- [Work order]:
The lines you should transcribe are those from the one containing "[477.32-478.32s]" to the end of the listing below, exactly, with pictures left out.

- [Material for this exercise]:
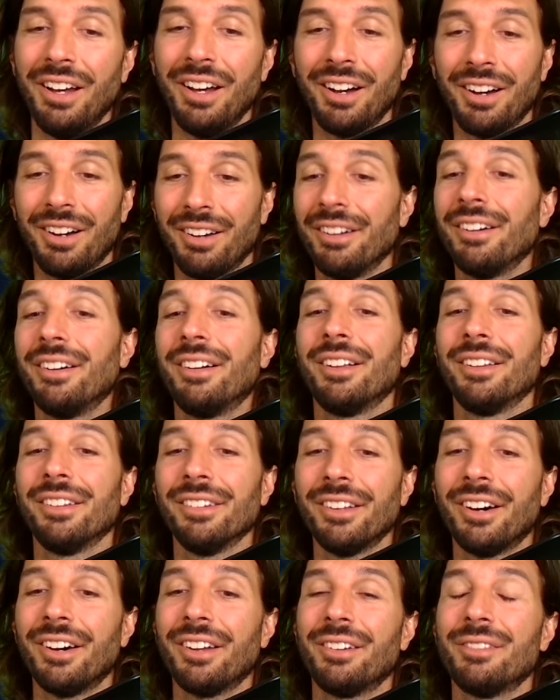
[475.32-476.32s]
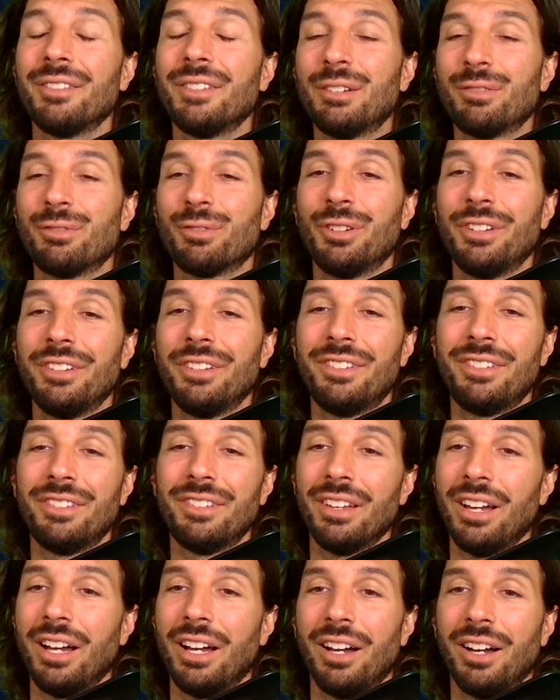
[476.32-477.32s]
a, a lot of different
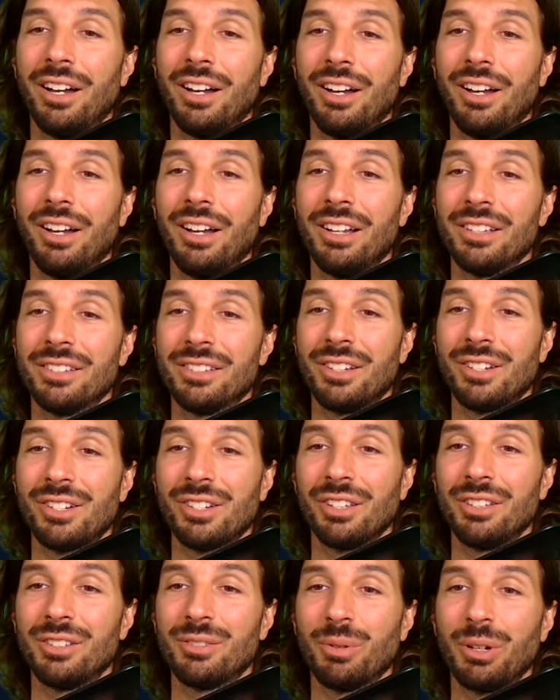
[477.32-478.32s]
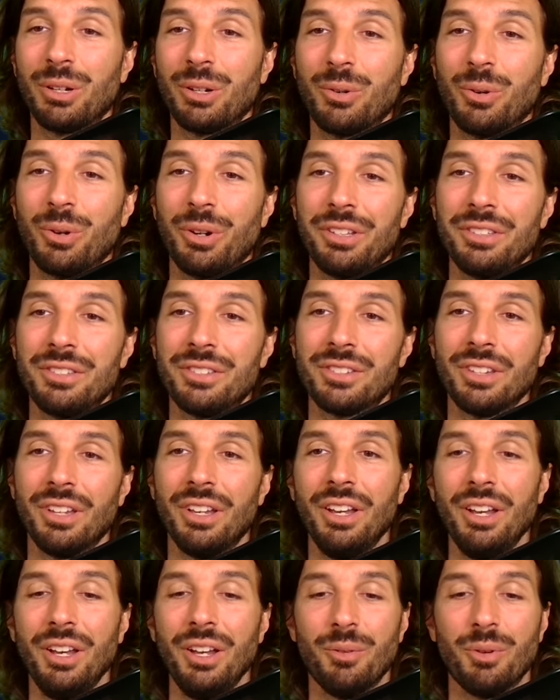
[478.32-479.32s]
uh, essentially sweat coins,
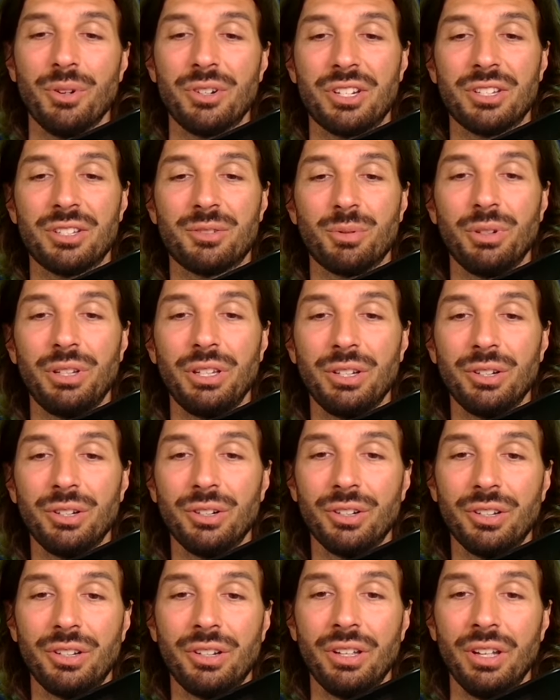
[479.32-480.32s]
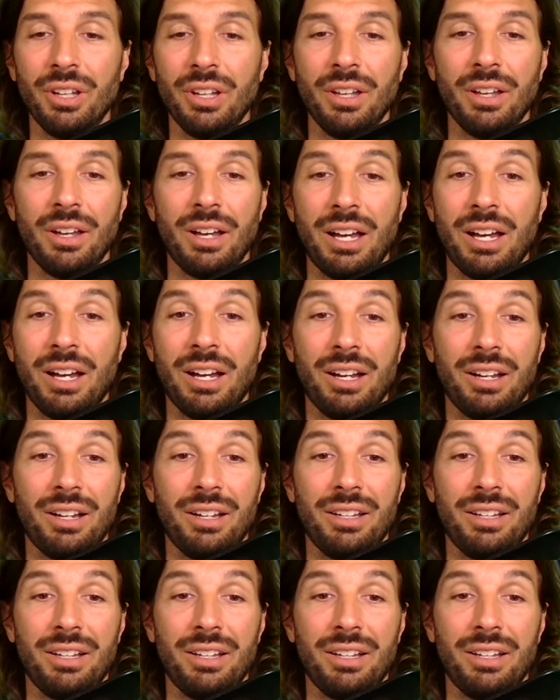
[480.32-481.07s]
which is really good. Uh,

- [Response to this task]:
[477.32-478.32s]
[478.32-479.32s]
uh, essentially sweat coins,
[479.32-480.32s]
[480.32-481.07s]
which is really good. Uh,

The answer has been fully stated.